Eine Richtungsänderung gab ich ihm nicht durch. Außerdem kündigte sich ein Stau an. Vor uns blinkten die Rücklichter recht hektisch, und wenig später mussten wir tatsächlich anhalten.
»Immer wieder das Gleiche. Jeden Morgen wiederholt sich um Frankfurt herum dieser Mist.« Der Fahrer, der so schweigsam gewesen war, regte sich plötzlich auf. Er schlug sogar immer wieder gegen das Lenkrad, als könnte er dadurch den Stau wegzaubern, aber seine Schläge veränderten sich. Sie wurden weicher, und schließlich blieb seine rechte Hand in der Luft hängen.
»Was ist das denn?«, flüsterte er.
»Was meinen Sie?«
»Da! Da vom!«
Ich hatte mich mehr auf meine Knie konzentriert. Jetzt schaute ich hoch und sah, dass der Mann seinen rechten Arm ausgestreckt hielt. Er deutete zwar durch die Windschutzscheibe nach außen, aber er meinte nicht die anderen Fahrzeuge, die vor uns angehalten hatten, sondern die Scheibe an sich.
»Da... da... ist was...«
Ich sagte nichts. Aber ich sah, dass sich der Fahrer nicht geirrt hatte, denn im Glas zeigten sich Schatten. Sie stammten nicht von den anderen Fahrzeugen, die vor uns gestoppt hatten, und auch nicht von Gegenständen am Rand der Straße, sie waren auch keine direkten Schatten, weil sie nicht durch das Wechselspiel von Licht und Dunkelheit entstanden waren.

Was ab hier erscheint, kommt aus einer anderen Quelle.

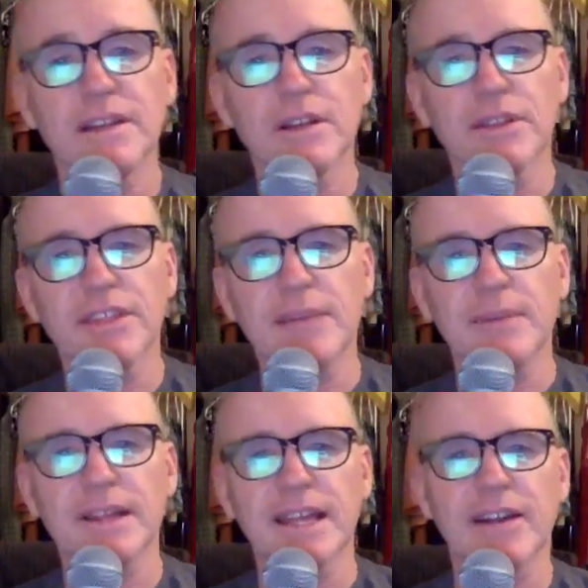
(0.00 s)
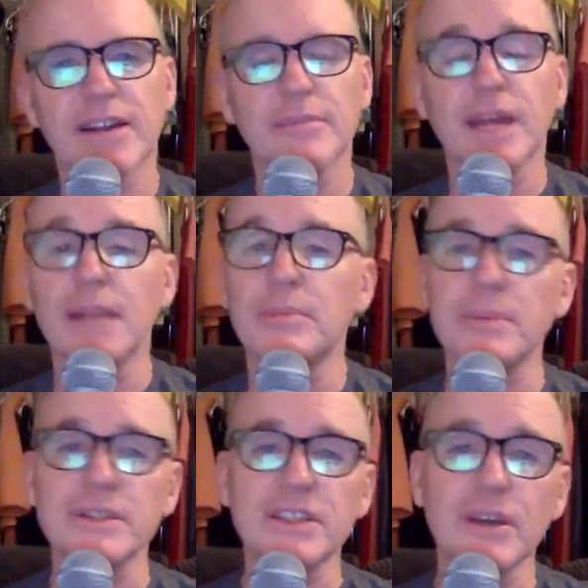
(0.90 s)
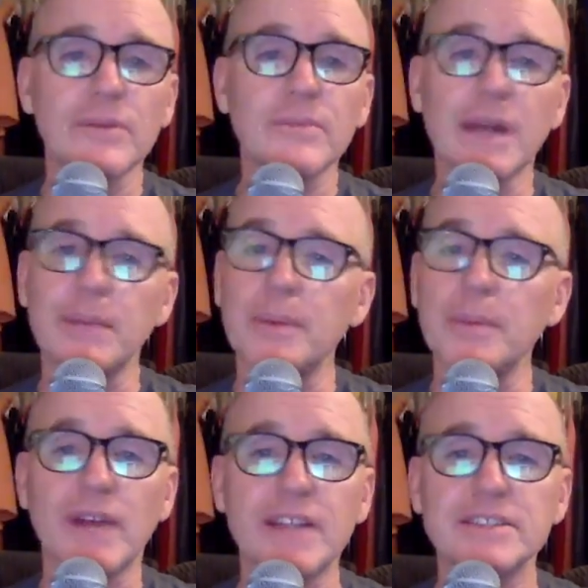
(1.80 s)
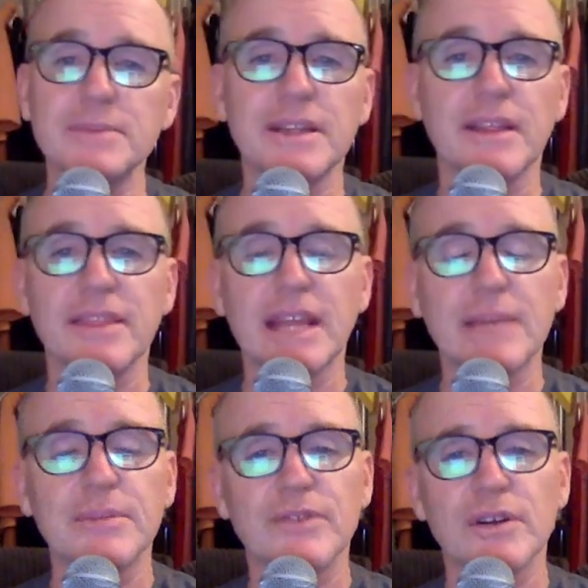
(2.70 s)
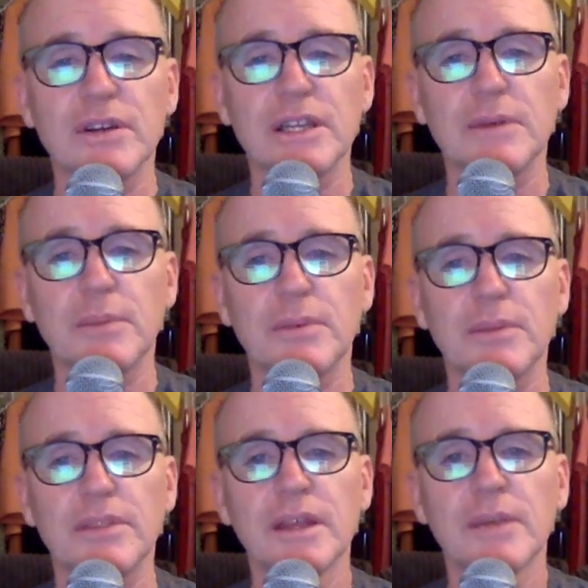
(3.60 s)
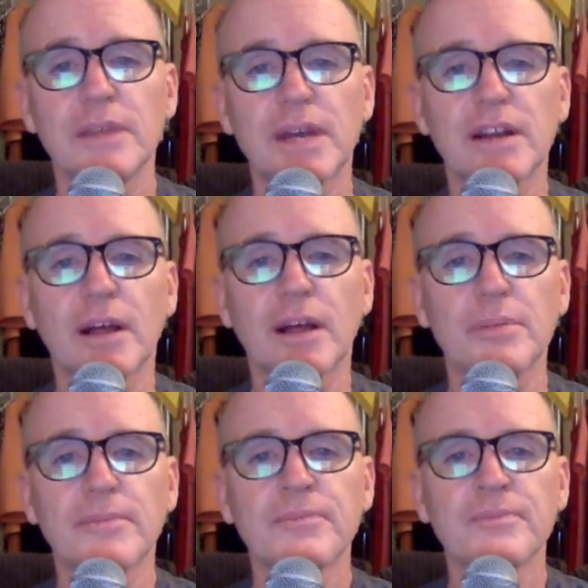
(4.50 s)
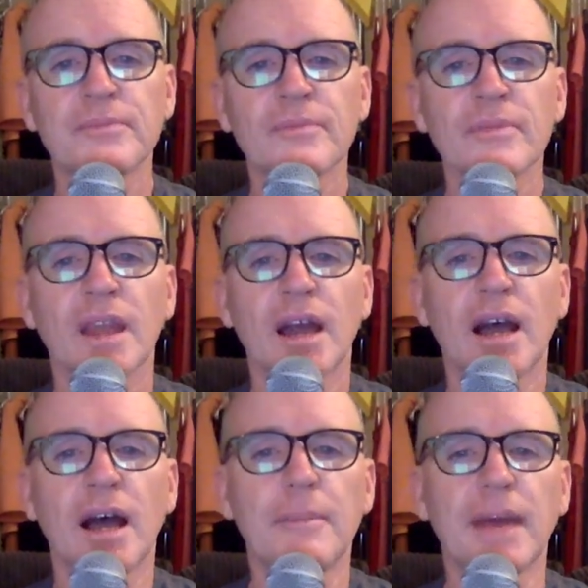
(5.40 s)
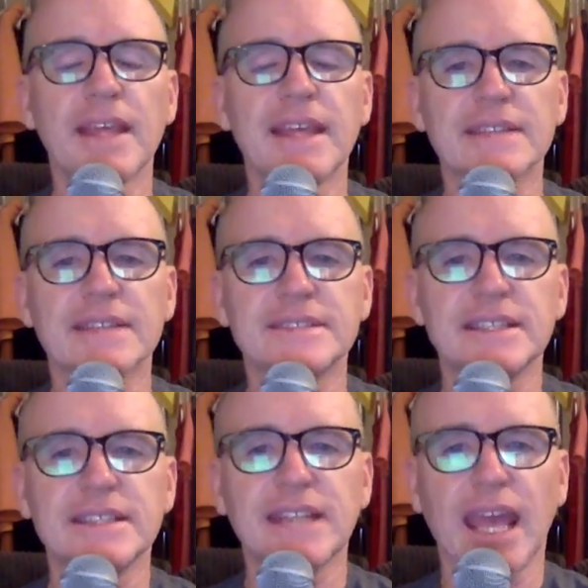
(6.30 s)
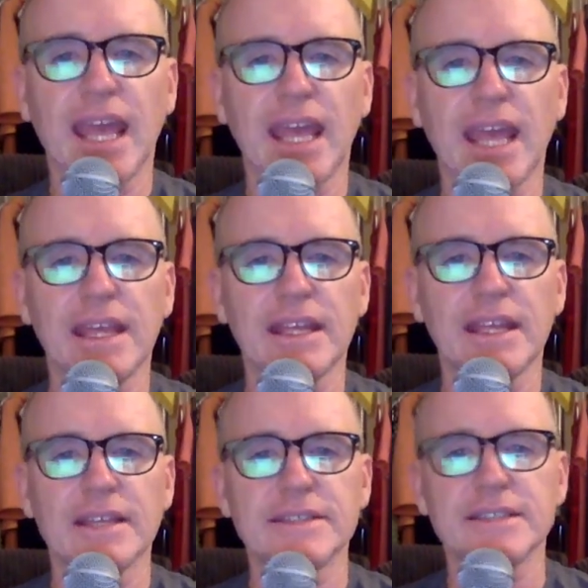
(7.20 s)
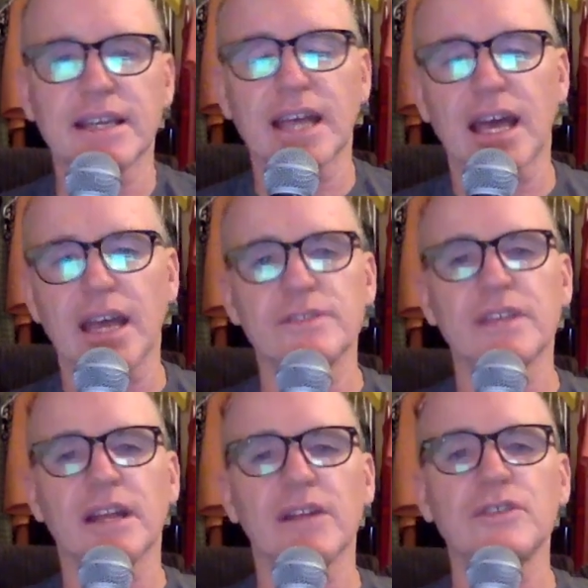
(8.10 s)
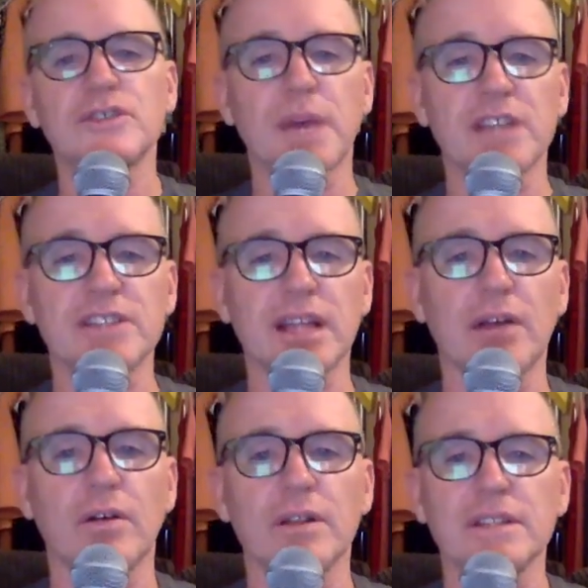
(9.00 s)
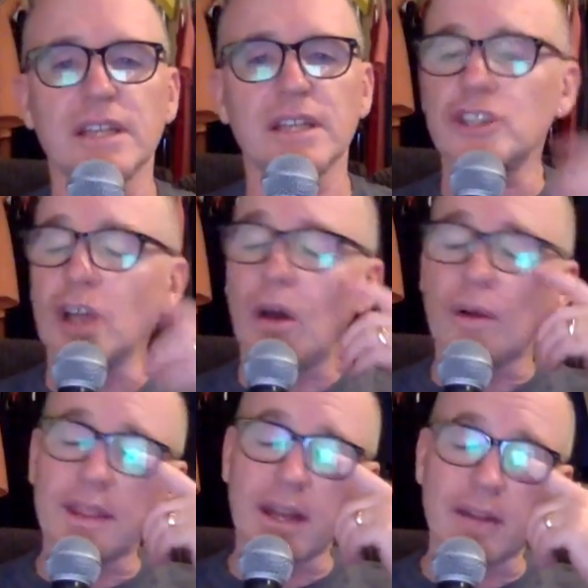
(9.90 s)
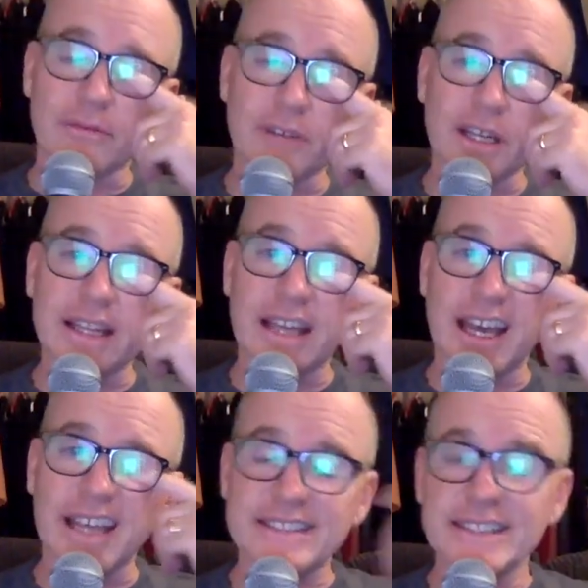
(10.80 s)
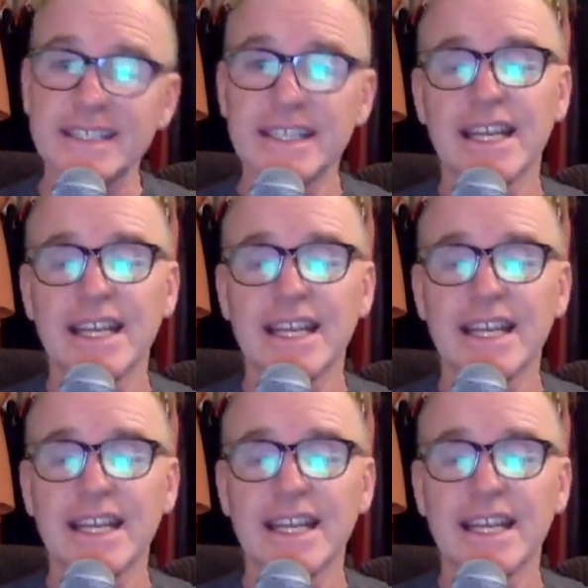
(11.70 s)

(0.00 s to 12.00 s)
You'll thank me later. Many people do. Many people write to me and they thank me for hooking them up with BetterHelp. My guest today is a guy who's got a new special out called Dear Jonah that I really liked.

Die Hand des Fahrers sank langsam nach unten. »Scheiße, das habe ich noch nie erlebt. Sie?«
Ich hob die Schultern und schüttelte zugleich den Kopf. Mittlerweile hatte ich die Schatten identifiziert und festgestellt, dass es keine waren, sondern tatsächlich aus dem Nichts entstandene Umrisse, wie ich sie schon im Fenster meiner Wohnung in London gesehen hatte. Konkrete Umrisse.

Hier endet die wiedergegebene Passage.